LAHORE: The three-day 15th Children’s Literature Festival (CLF) and the third Teachers’ Literature Festival (TLF) will be taking place at the Children’s Library Complex (CLC) from Nov 27 to promote reading, creative writing and critical thinking among children.

The festival – a nationwide social movement in response to the low levels of learning in Pakistan – is being organised by Idara-i-Taleem-o-Aagahi (ITA), Oxford University Press (OUP) in collaboration with Open Society Foundations (OSF), CLC and the Punjab School Education Department.

At a news conference at the Children’s Library Complex, CLF Founder Dr Baela Raza Jamil said the literature festival was serving as a social movement to change the education system, practically demonstrating what works to capture the hearts and minds of children, youth, teachers and parents.

The festival would be a free public event for all three days and all school systems from across Pakistan from 9am to 5pm. There will be 14 strands of multisensory programmes to promote reading for creativity, imagination beyond textbooks and tests. She hoped the CLF would attract thousands of children like the previous three years. At the festival, she added, 15 books authored by children would be formally launched.

At the Children’s Library Complex (CLC), Dr Baela said each hall and allocated space would be named after classical and popular literary figures, authors, poets and characters, such as Faiz Ahmed Faiz, Waris Shah, Kitab Ghar, Bulleh Shah, Manto Ki Gali, Bano Qudsia, Ashfaque Ahmed, Soofi Ghulam Mustafa Tabbasum, Dastaan Sara’aay, Bagh-i-Sheherezade, making them come alive in the imagination of children and youth.
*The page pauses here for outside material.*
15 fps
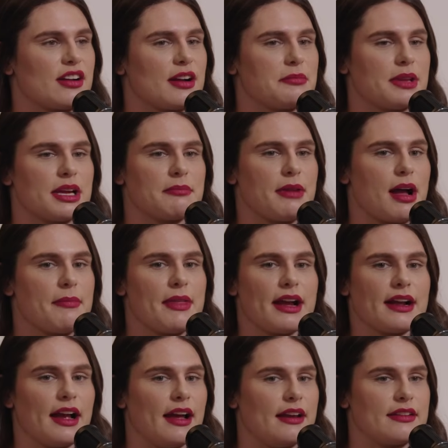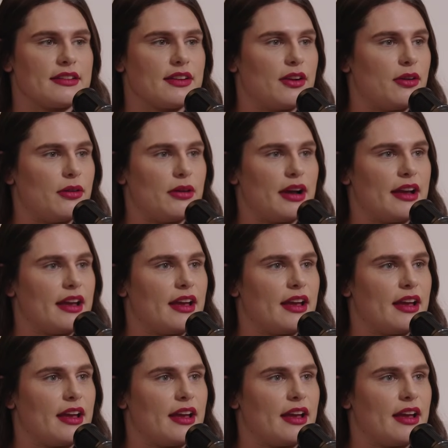I'm like, Mom, that guy doesn't know who I am.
She stressed it was high time the local education system started to take away the CLF strands and integrate them in their annual calendar and classroom practices. She asked the Punjab School Education Department, Punjab Education Foundation and other private school chains to bring children to the festival to inculcate in them the love for reading.

She said this year, six Indian delegates would be participating in the festival who wanted to replicate it in Delhi. Stating that the CLF had already been replicated in Lucknow, she said that Pakistan Ambassador to India Abdul Basit would be holding a CLF in the Pakistan High Commission there.

Dr Baela said the Teachers’ Literature Festival would be held for the first time in Lahore, where around 1,500 to 2,000 teachers would be expected to engage with core concepts and strands of CLF to practically promote reading and critical thinking in classrooms and schools.

Open Society Foundations Senior Programme Officer Nargis Sultana said the TLF would provide an opportunity to teachers to voice their views and interact with co-professionals and learn in the process. She said the CLF would become a sustainable national movement towards critical thinking, creativity and learning beyond textbooks.

CLF Ambassador and known actor Adeel Hashmi said festivals like CLF could serve as a breath of fresh air for society. He regretted the electronic media had knowingly closed down opportunities of education and training for children.

ITA Chairperson Narmeen Hamid said children must be given an opportunity to laugh, enjoy and get away from the stress of classrooms and schools, and the festival would provide such an opportunity.

Chief Minister Shahbaz Sharif and Education Minister Rana Mashhood are expected to inaugurate the festival.